Sesam – mehr als nur ein Lebensmittel


Sesam

Sesam – die vielseitige Pflanze

Sesam gehört botanisch gesehen zur Familie der Sesamgewächse und zählt zu den sehr weit verbreiteten Kulturpflanzen. Außerdem gilt Sesam als eine der ältesten Ölpflanzen der Welt. Die krautige, einjährige Pflanze kann dabei zehn Zentimeter klein sein, aber auch Wuchshöhen von 120 bis 180 Zentimeter erreichen. Die ursprüngliche Heimat von Sesam findet sich in Teilen von Indien und Afrika. Heute wird Sesam dagegen in fast allen tropischen und subtropischen Gebieten der Erde angebaut.

Wie wird Sesam verwendet?

Von der Sesampflanze werden zahlreiche Teile verwendet, in erster Linie für therapeutische Zwecke und zum Verzehr. Das Öl, die Samen und die Wurzeln kommen dabei zum Einsatz. Die Samen selbst gelten als sehr ölreich und werden daher zur Herstellung des beliebten Sesamöls genutzt. Dieses kommt in der Küche zum Würzen von Speisen häufig zum Einsatz. Für das Öl müssen die Samen zunächst geröstet und anschließend ausgepresst werden.

Allerdings können die ganzen Sesamsamen ebenfalls in der Küche zum Einsatz kommen. Sie dienen oftmals der Verfeinerung von Backwaren, können aber genauso gut zum Würzen von Speisen genutzt werden.

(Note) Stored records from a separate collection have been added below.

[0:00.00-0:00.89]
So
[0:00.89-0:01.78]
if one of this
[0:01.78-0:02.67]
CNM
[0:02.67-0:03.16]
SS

Weitere interessante Fakten rund um Sesam

Unter den Lebensmitteln gehört Sesam zu denen, die am meisten Selen enthalten. Auf 100 Gramm Sesam kommen 800 Mikrogramm Selen. Zudem gilt Sesam jedoch auch als starkes Allergen, so dass es selbst bei verarbeiteten Lebensmitteln angegeben werden muss. Als deklarationspflichtiges Allergen ist sogar die Verwendung winzigster Mengen anzugeben.

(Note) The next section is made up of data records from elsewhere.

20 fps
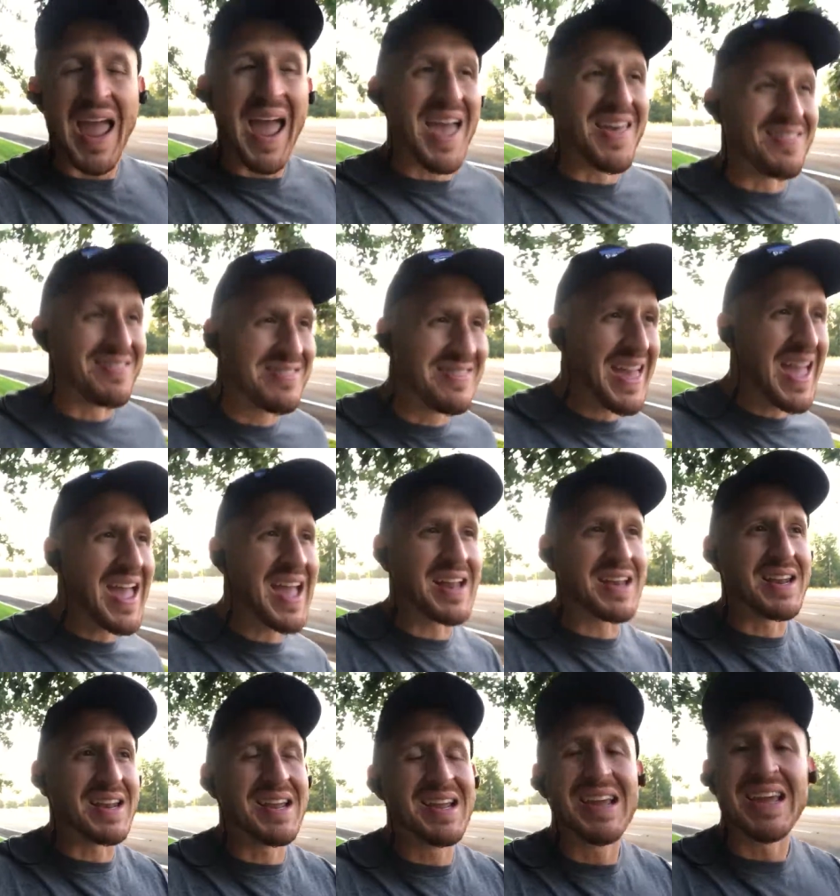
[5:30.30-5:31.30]
And
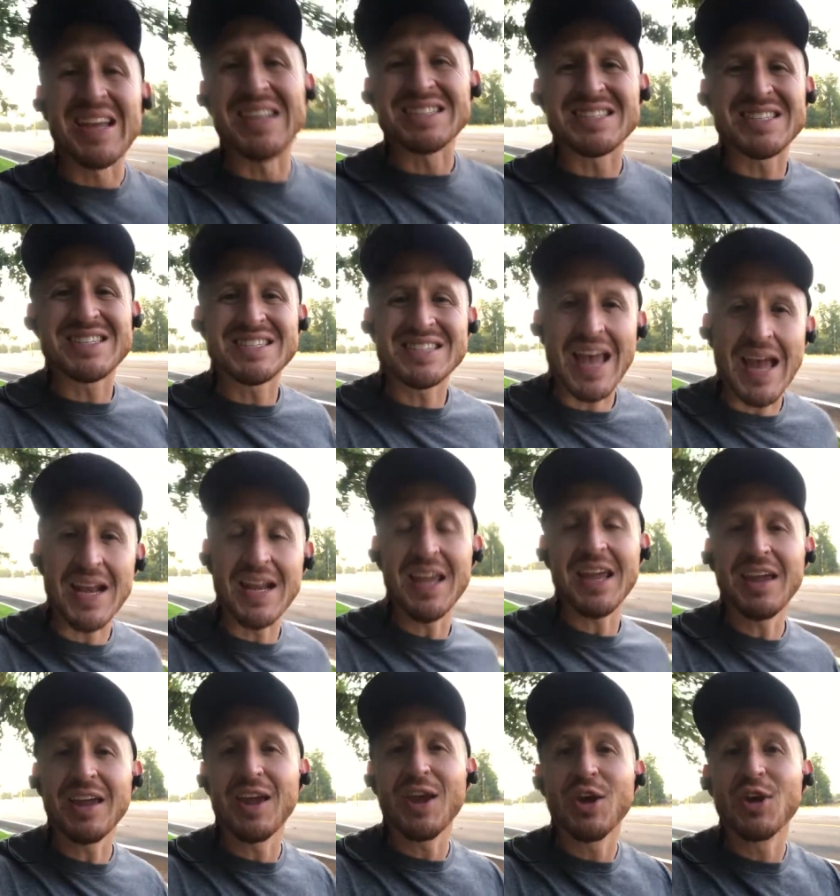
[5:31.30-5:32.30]
then it's
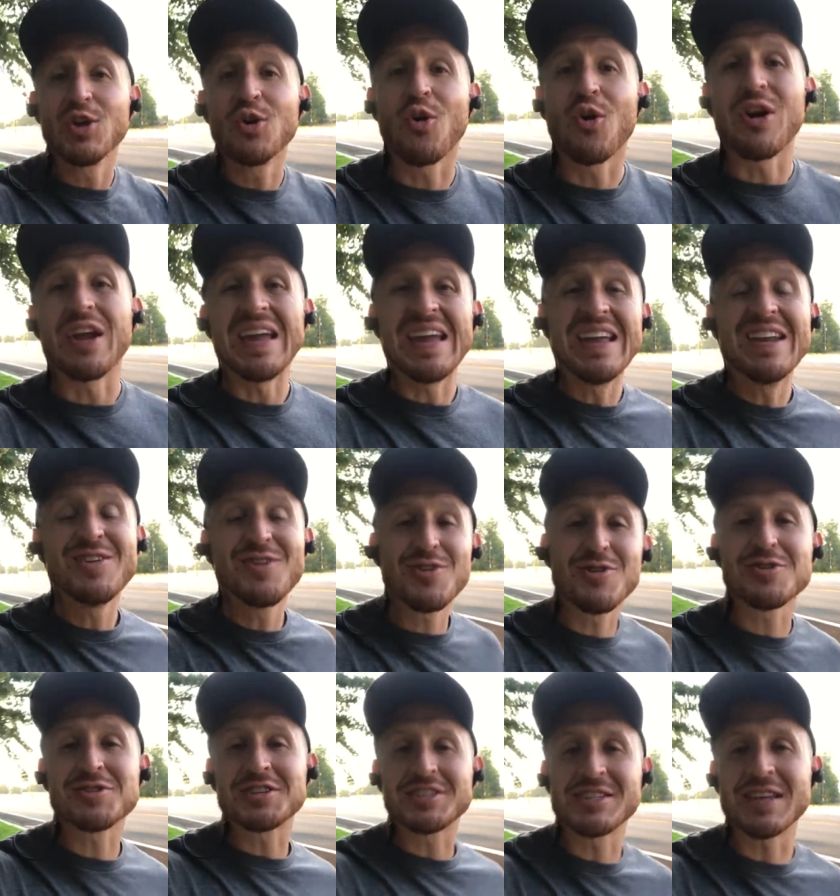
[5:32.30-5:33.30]
setting your
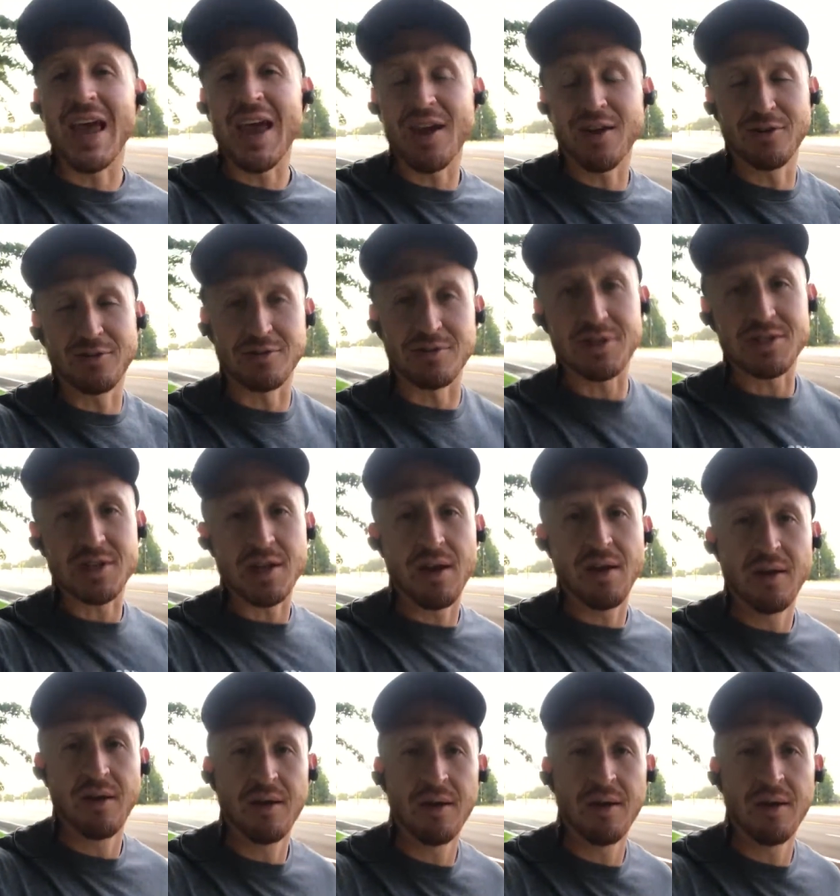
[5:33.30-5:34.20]
inner sails.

Bekannte Gerichte aus Sesam sind zudem die Süßspeise Halva oder die Paste Tahina. Letztere wird aus den gemahlenen Sesamsamen gewonnen und ist vor allem in der arabischen Küche sehr beliebt. Sie gilt außerdem als wichtiger Bestandteil von Hummus.

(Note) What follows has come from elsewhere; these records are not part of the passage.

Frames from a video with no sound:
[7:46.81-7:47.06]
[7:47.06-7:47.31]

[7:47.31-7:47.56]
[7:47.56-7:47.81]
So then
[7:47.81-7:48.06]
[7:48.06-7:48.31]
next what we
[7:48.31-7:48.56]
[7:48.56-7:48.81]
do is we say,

Sesam mit gesundheitlicher Wirkung?

Ebenfalls kann Sesam in der Heilkunde eingesetzt werden. Das fette Öl, das aus den reifen Samen gewonnen wird, enthält wichtige Wirkstoffe. Es besteht zu jeweils 35 bis 50 Prozent aus Ölsäure und Linolsäure. Außerdem sind

  • Stearinsäure,
  • Sesamin,
  • Sesamolin,
  • Lignane,
  • Palmitinsäure,
  • Sterole und
  • Vitamin E

enthalten. Aufgrund dieser Wirkstoffe wird das Sesamöl von den Pharma-Unternehmen sogar in Salben verwendet. Dabei soll es Hautschorf und Krusten sanft lösen und trockene Haut wieder geschmeidig pflegen. Selbst in Injektionslösungen kommt es vor, kann es hier doch als Lösungsmittel für die fettlöslichen Medikamente genutzt werden. In Insektenbekämpfungsmitteln kommt das Sesamol vor, das in Spuren im Sesamöl enthalten ist. Zusammen mit Pyrethrum soll es eine gute Wirkung haben.